Rarement une institution aura été autant célébrée et autant critiquée. Créée dans l’élan de la Libération, la Sécurité sociale fête ses 80 ans dans un climat paradoxal : son objectif fondateur – garantir « à chacun qu’en toutes circonstances il disposera des moyens nécessaires pour assurer sa subsistance et celle de sa famille dans des conditions décentes » – reste d’une évidente actualité. Pilier du modèle social redistributif français, elle est pourtant régulièrement accusée de « coûter trop cher », voire de plomber l’économie française.
Récurrentes, ces critiques oublient qu’elle est autant un élément fondamental de la solidarité intergénérationnelle qu’un investissement pour l’avenir : en préservant la santé, en réduisant la pauvreté et en amortissant les risques individuels comme les crises collectives – pensons à la pandémie de Covid-19 –, elle évite des coûts économiques et sociaux incomparablement plus lourds.
Comment la « sécu » peut-elle faire face au vieillissement de la population, à l’augmentation des coûts de santé, à la montée des emplois précaires, autant de défis qui fragilisent son financement ? Pour répondre à cette question, l’histoire ne peut pas prédire l’avenir mais elle peut aider à le penser.
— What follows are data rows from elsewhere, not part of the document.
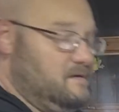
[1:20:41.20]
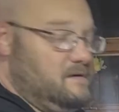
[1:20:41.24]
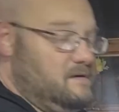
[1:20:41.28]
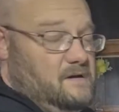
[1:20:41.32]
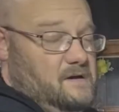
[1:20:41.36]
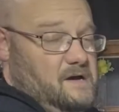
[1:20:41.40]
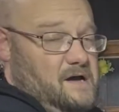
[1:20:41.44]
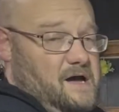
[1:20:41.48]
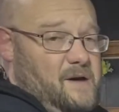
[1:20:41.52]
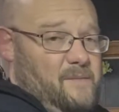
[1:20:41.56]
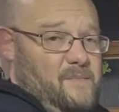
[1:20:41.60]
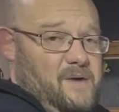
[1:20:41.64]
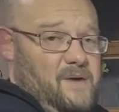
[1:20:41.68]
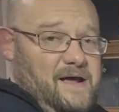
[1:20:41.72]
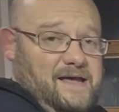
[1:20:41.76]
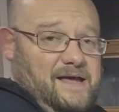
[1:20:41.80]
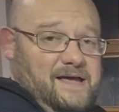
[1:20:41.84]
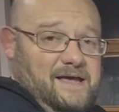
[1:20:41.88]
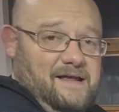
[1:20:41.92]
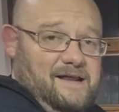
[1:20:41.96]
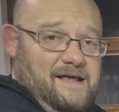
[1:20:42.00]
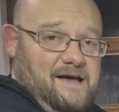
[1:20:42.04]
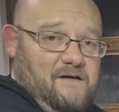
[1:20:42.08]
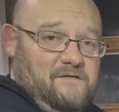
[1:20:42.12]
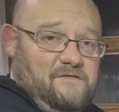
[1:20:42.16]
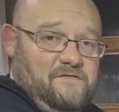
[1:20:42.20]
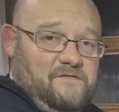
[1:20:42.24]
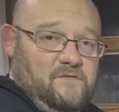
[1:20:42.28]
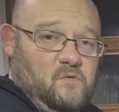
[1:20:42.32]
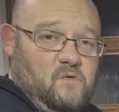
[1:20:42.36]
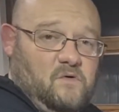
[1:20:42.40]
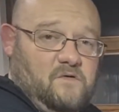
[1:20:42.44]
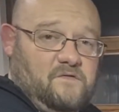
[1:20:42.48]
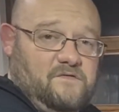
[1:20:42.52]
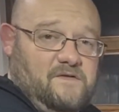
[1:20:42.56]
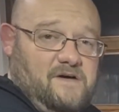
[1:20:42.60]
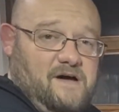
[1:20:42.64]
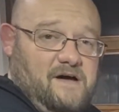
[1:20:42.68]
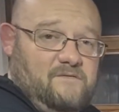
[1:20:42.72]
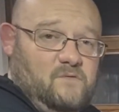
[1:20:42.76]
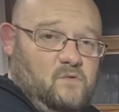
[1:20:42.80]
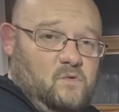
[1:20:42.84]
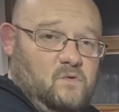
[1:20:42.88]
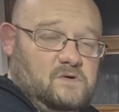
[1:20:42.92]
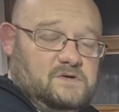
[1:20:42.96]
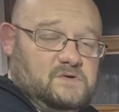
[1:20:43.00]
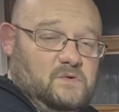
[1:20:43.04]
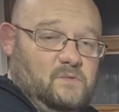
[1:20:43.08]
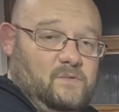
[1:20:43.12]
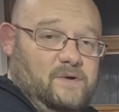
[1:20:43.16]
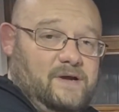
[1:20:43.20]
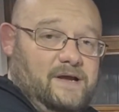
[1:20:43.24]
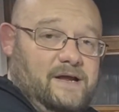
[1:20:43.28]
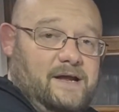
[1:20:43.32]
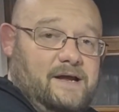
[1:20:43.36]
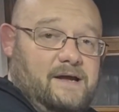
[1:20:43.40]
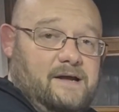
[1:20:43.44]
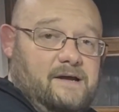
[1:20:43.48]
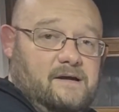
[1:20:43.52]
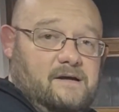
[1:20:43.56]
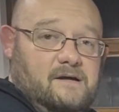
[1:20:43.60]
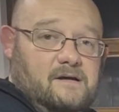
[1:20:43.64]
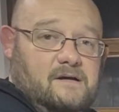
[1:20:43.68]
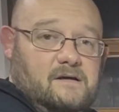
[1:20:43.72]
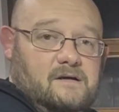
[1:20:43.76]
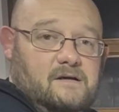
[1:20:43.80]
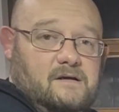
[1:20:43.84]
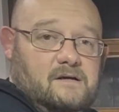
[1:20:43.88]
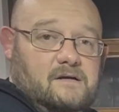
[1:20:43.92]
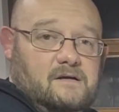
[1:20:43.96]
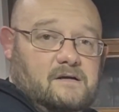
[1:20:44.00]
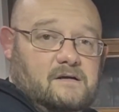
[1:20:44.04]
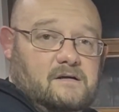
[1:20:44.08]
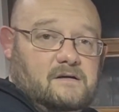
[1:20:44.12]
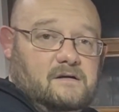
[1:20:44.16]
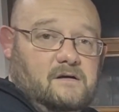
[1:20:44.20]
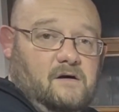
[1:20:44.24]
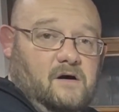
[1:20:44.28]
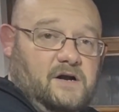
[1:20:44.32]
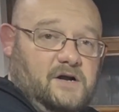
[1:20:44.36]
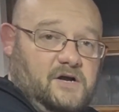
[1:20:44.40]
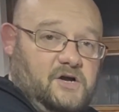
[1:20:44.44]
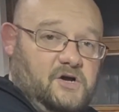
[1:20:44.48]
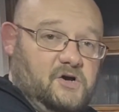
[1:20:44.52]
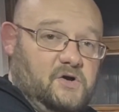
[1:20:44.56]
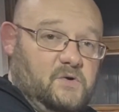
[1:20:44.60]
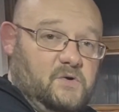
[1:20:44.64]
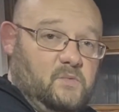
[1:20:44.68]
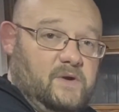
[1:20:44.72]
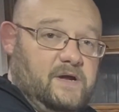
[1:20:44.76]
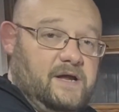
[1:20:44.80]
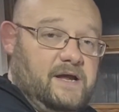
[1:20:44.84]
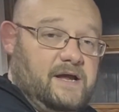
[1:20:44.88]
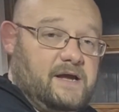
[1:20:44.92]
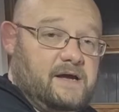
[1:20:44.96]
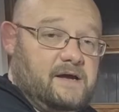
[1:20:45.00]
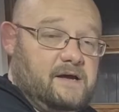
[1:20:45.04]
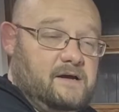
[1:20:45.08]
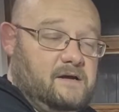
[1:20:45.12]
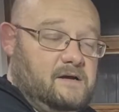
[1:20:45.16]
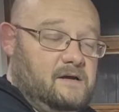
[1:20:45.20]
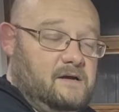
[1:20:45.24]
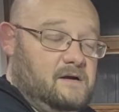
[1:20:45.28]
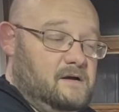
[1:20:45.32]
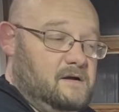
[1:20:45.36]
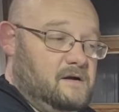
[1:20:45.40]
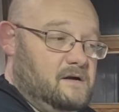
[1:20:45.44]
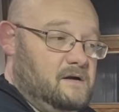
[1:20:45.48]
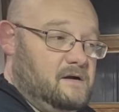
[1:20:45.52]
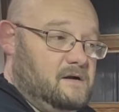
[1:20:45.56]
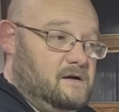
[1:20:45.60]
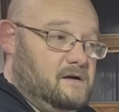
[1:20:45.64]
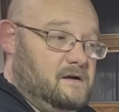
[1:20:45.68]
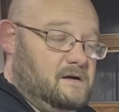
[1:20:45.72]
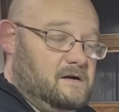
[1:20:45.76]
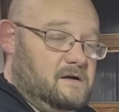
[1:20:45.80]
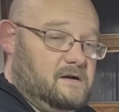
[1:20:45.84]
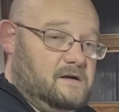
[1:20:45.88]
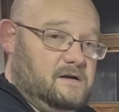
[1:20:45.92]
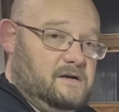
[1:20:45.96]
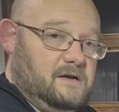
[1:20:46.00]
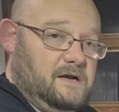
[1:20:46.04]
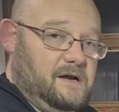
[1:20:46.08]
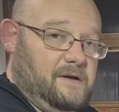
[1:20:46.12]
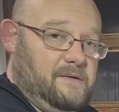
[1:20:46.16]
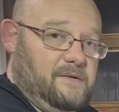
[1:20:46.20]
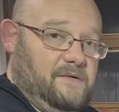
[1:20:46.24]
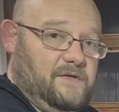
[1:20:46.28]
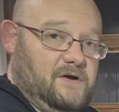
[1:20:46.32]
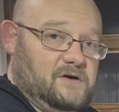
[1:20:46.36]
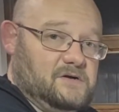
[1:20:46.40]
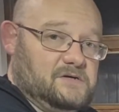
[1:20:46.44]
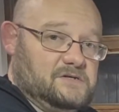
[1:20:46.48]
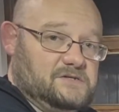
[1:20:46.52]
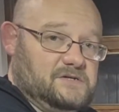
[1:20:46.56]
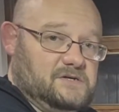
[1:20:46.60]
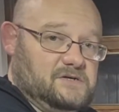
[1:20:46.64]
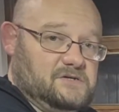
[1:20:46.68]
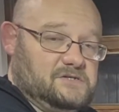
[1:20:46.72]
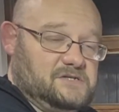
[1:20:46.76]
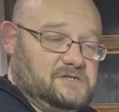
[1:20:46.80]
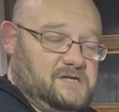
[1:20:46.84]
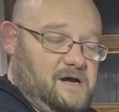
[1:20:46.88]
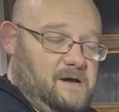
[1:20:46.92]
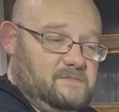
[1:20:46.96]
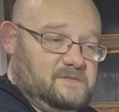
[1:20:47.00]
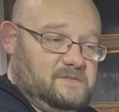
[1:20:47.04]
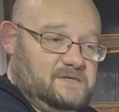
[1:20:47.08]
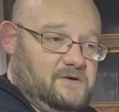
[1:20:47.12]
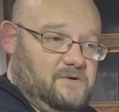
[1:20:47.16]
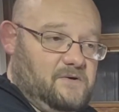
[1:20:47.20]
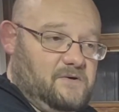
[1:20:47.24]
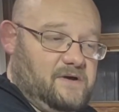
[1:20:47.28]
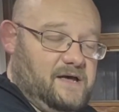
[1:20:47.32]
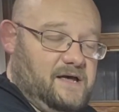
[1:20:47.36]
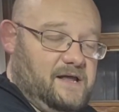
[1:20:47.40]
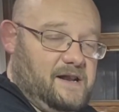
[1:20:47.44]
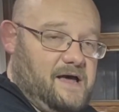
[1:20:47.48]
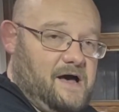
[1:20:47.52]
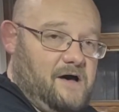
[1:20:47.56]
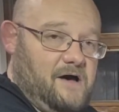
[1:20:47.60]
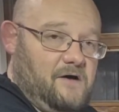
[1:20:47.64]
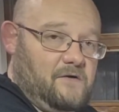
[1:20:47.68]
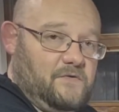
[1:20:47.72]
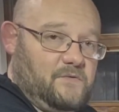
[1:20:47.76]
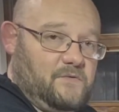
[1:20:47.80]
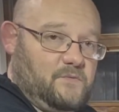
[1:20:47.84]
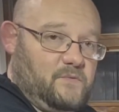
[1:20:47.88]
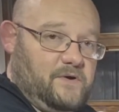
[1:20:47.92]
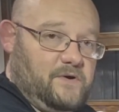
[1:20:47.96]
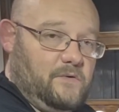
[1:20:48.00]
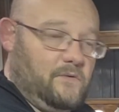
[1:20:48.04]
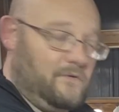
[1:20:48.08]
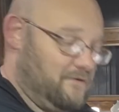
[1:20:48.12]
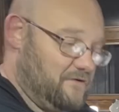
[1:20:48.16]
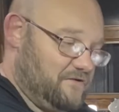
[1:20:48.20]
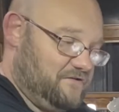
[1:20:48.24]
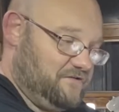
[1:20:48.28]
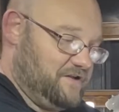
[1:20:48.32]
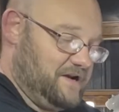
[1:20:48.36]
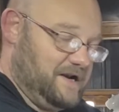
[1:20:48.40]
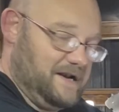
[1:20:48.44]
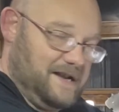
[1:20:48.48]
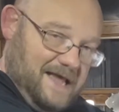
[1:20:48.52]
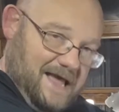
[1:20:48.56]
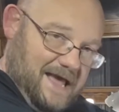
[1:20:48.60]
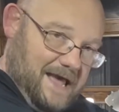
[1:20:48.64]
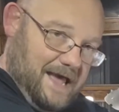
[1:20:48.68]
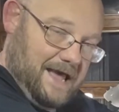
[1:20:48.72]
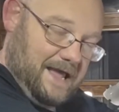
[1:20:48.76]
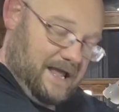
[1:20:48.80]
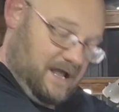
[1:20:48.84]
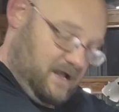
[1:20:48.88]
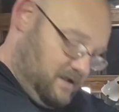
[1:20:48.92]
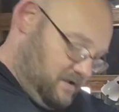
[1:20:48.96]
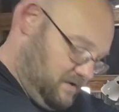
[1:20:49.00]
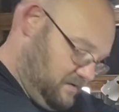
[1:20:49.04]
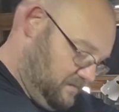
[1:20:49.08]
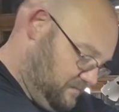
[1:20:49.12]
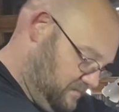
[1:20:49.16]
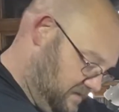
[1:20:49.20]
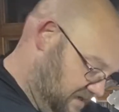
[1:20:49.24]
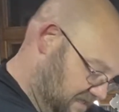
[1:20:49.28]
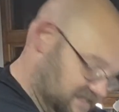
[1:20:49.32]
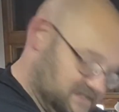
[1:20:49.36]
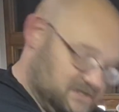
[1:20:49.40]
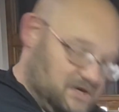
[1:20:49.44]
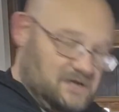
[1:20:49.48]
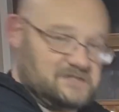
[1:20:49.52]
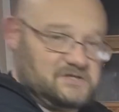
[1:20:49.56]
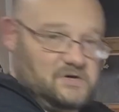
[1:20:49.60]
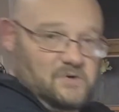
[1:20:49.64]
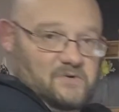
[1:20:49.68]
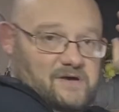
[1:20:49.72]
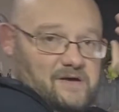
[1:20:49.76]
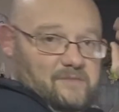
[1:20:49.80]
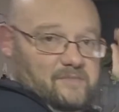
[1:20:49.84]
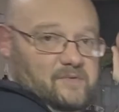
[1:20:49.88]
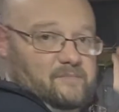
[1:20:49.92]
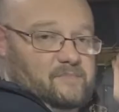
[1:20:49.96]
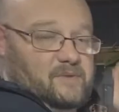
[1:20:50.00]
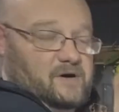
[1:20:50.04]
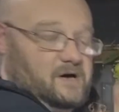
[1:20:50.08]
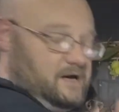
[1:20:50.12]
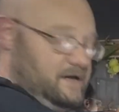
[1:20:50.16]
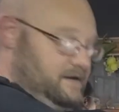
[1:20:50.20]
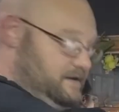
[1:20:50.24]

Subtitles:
I might get out 4 or 5 orders a week on a good week. I mean, there's times he'll get out 3 orders in a day, but it's also him and Bud,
L’un de ses nombreux enseignements est que l’efficacité de la sécurité sociale réside précisément dans son caractère universel et solidaire.
En plongeant au cœur des archives publiques, et grâce à une ample collecte de témoignages oraux menée par le comité d’histoire de la Sécurité sociale, historiennes et historiens continuent d’éclairer aujourd’hui le système de protection sociale « à la française », à la suite du pionnier Henri Hatzfeld (1919-2019).
L’analyse des étapes de sa construction légale depuis un siècle et demi, la mise au jour des « petites mains » de la protection sociale souvent oubliées, ou encore la comparaison du modèle français avec d’autres expériences en Europe et dans le monde nous apprennent beaucoup : la dernière livraison de la Revue d’histoire de la protection sociale (n° 18, 2025) commémore ce « moment 1945 » en faisant dialoguer les trajectoires nationales depuis quatre-vingts ans, du Japon à la Belgique, de l’Allemagne au Royaume-Uni, de l’Italie aux Etats-Unis.